(Requirement) From the listing below, reproduce exactly the lines starting with the one with "[00:00:41.91 to 00:00:42.81]" and going on through the one with "[00:00:48.21 to 00:00:49.11]", both ends kept. No picture is copied.
┌────────
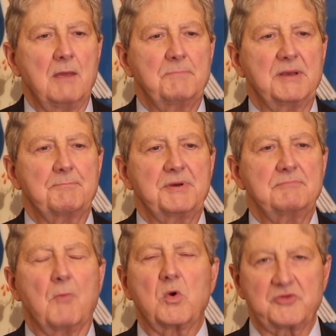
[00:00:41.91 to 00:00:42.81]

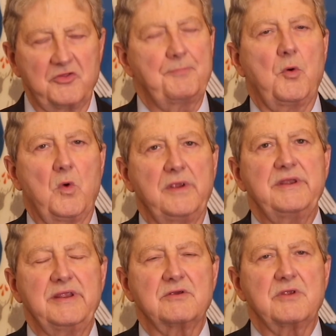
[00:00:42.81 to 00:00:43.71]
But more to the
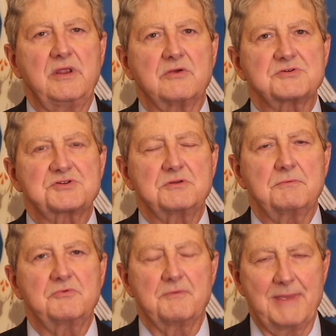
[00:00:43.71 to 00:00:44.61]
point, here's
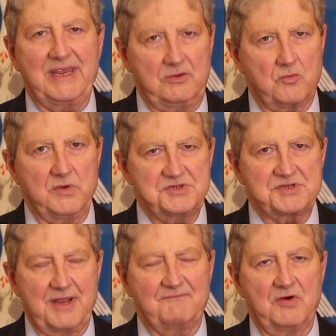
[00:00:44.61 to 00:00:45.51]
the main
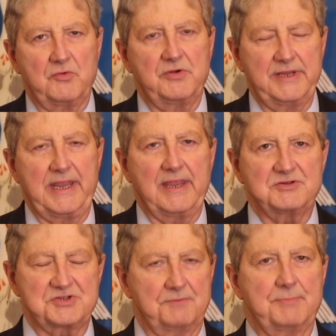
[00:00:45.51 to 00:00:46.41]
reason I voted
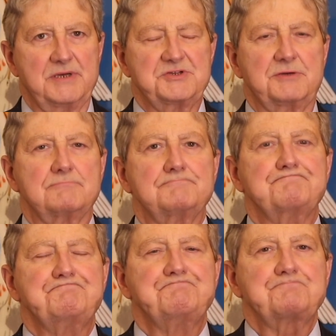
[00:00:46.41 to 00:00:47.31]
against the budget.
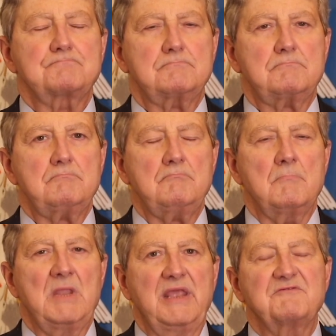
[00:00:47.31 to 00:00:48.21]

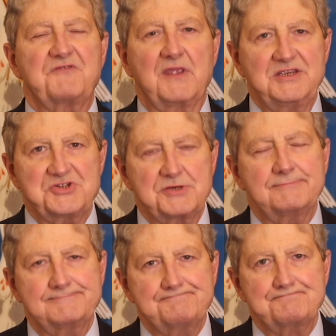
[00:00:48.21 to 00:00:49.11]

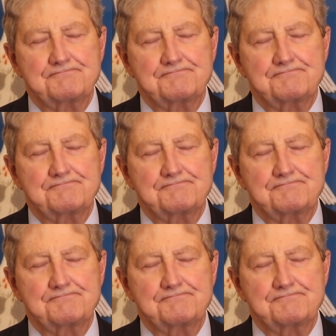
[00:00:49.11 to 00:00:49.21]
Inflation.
└────────
┌────────
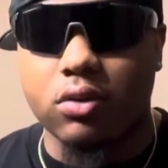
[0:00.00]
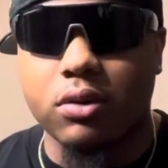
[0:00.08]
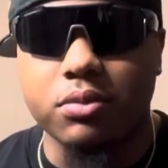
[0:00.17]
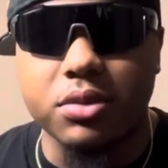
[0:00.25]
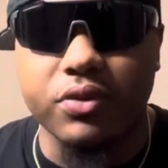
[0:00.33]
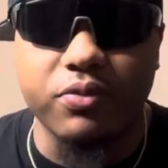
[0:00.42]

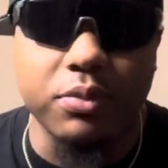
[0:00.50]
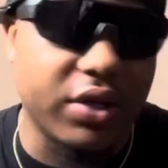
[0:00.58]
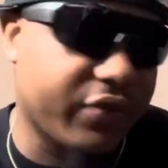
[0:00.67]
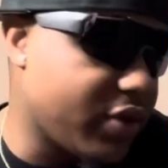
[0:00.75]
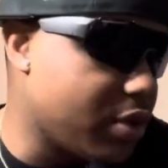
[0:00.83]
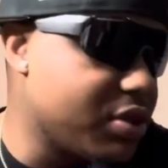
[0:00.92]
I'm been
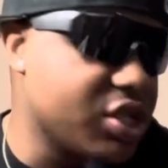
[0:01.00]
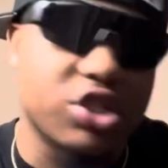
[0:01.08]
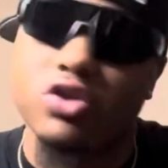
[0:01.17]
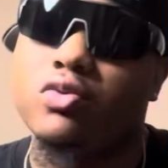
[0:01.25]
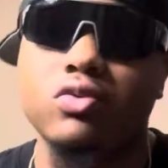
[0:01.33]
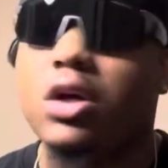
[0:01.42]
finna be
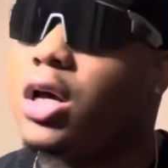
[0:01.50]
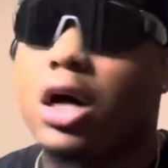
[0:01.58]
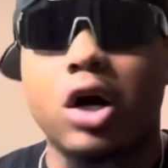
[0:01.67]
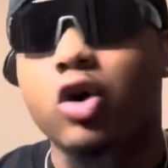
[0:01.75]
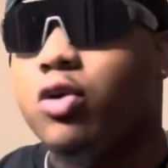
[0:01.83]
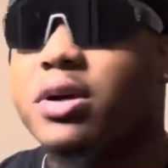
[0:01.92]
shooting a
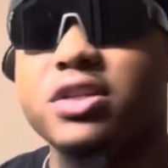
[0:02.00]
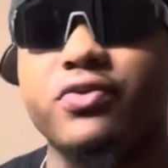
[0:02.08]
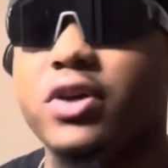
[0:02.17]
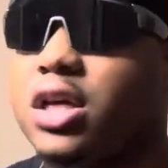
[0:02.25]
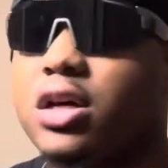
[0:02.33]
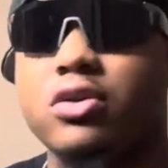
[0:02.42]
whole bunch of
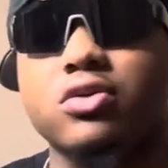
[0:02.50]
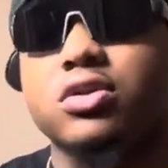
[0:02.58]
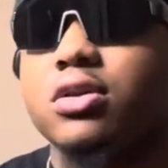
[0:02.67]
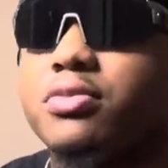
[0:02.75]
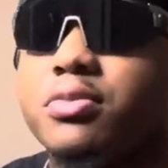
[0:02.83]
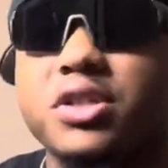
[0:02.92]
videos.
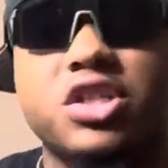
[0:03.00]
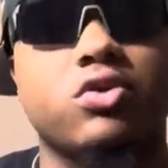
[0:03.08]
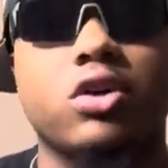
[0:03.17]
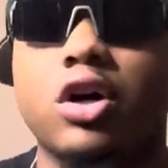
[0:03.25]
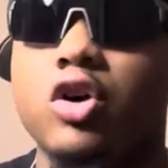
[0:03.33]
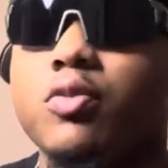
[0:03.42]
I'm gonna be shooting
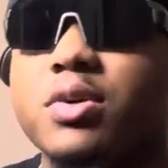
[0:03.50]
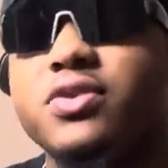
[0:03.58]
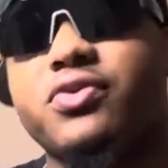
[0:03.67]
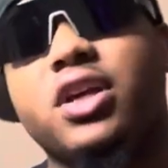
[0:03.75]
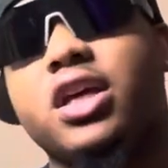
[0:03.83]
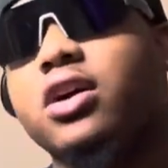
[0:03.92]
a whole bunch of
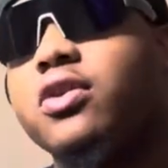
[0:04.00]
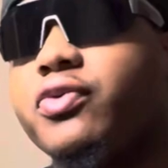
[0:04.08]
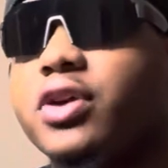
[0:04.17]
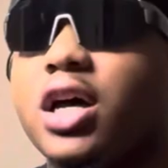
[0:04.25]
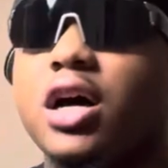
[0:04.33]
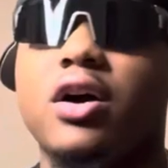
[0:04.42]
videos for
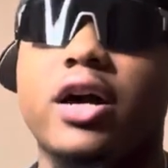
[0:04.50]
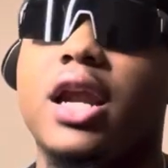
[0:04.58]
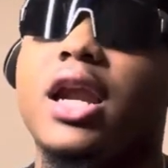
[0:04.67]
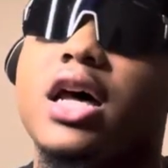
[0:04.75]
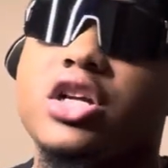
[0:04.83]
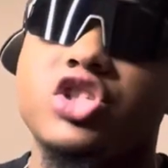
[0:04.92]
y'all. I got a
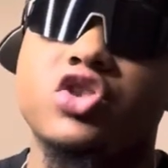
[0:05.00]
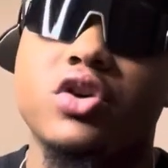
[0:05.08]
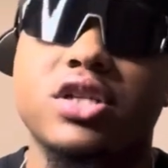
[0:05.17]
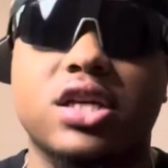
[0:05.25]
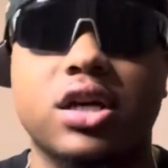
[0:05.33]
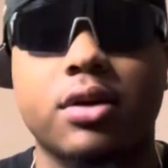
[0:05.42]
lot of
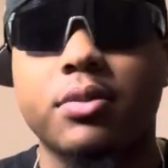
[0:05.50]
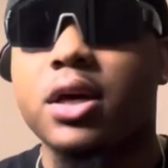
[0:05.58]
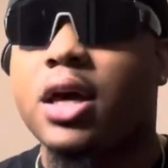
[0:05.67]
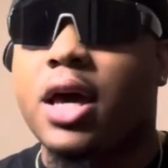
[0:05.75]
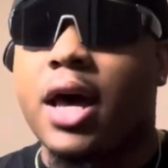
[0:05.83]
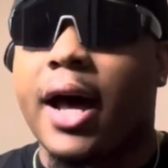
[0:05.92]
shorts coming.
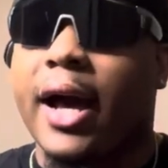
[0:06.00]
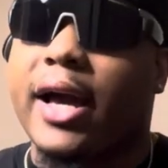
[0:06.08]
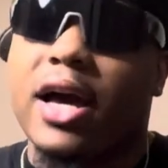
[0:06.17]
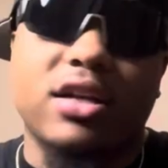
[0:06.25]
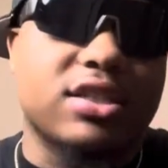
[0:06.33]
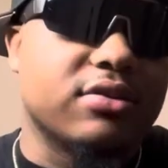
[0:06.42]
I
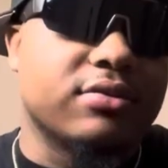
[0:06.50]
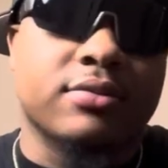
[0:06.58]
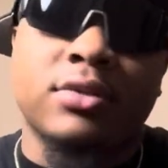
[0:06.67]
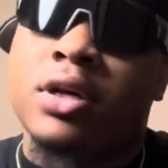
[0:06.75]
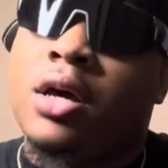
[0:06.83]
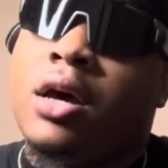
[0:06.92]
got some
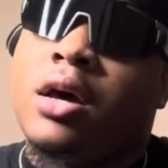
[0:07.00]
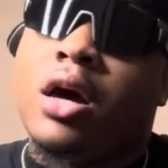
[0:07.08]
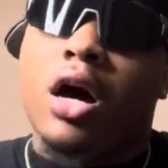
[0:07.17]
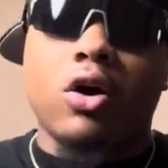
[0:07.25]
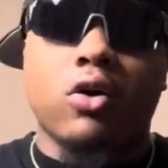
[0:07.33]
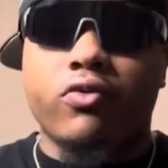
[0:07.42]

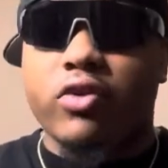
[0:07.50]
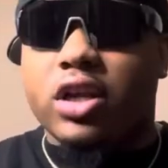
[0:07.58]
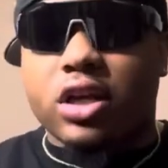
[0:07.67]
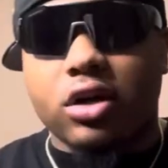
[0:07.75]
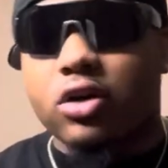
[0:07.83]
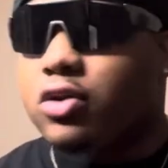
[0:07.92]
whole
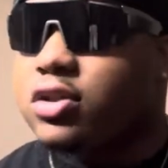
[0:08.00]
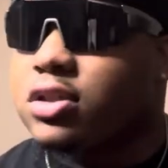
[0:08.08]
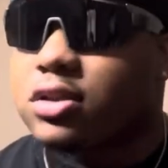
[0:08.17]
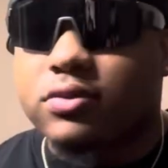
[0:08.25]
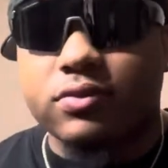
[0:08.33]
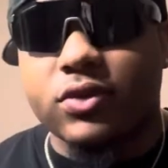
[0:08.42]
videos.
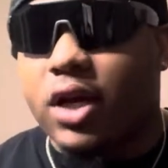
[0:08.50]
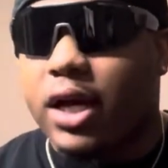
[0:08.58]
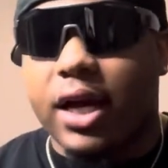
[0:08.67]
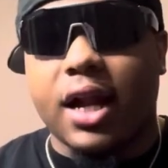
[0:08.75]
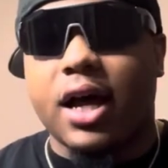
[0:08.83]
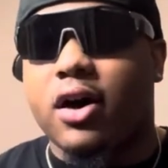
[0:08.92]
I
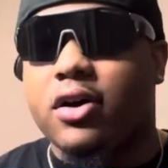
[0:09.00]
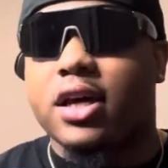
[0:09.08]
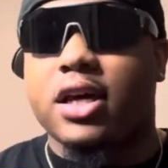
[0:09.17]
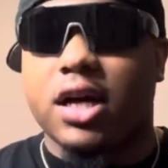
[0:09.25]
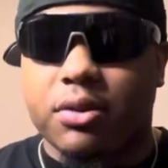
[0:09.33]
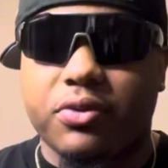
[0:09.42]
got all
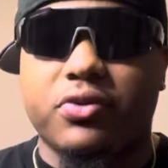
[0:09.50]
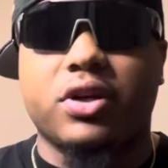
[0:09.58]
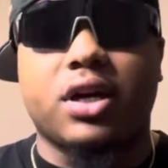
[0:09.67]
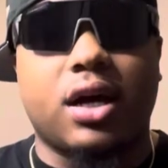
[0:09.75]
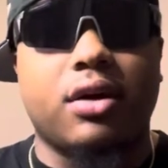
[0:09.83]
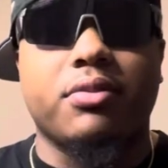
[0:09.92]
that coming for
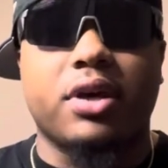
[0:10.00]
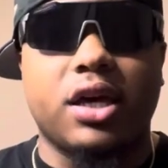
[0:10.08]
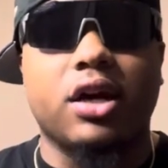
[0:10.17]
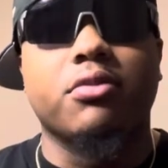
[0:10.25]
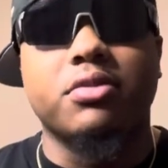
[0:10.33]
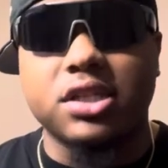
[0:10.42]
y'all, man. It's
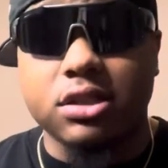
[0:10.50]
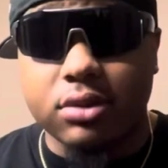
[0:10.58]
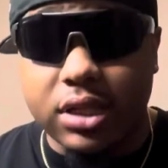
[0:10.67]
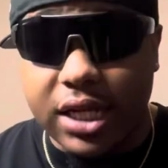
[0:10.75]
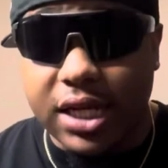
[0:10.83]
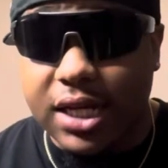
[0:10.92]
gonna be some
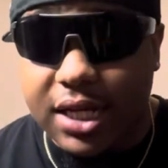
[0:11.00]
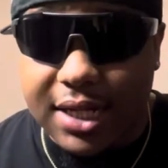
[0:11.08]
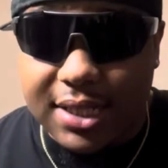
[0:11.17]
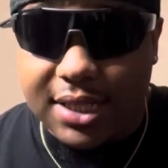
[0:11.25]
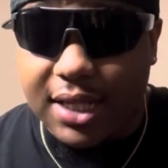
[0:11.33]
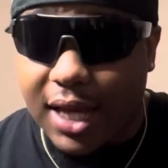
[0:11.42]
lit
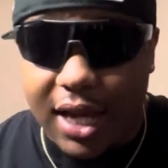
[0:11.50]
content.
└────────
(The completed task)
[00:00:41.91 to 00:00:42.81]

[00:00:42.81 to 00:00:43.71]
But more to the
[00:00:43.71 to 00:00:44.61]
point, here's
[00:00:44.61 to 00:00:45.51]
the main
[00:00:45.51 to 00:00:46.41]
reason I voted
[00:00:46.41 to 00:00:47.31]
against the budget.
[00:00:47.31 to 00:00:48.21]

[00:00:48.21 to 00:00:49.11]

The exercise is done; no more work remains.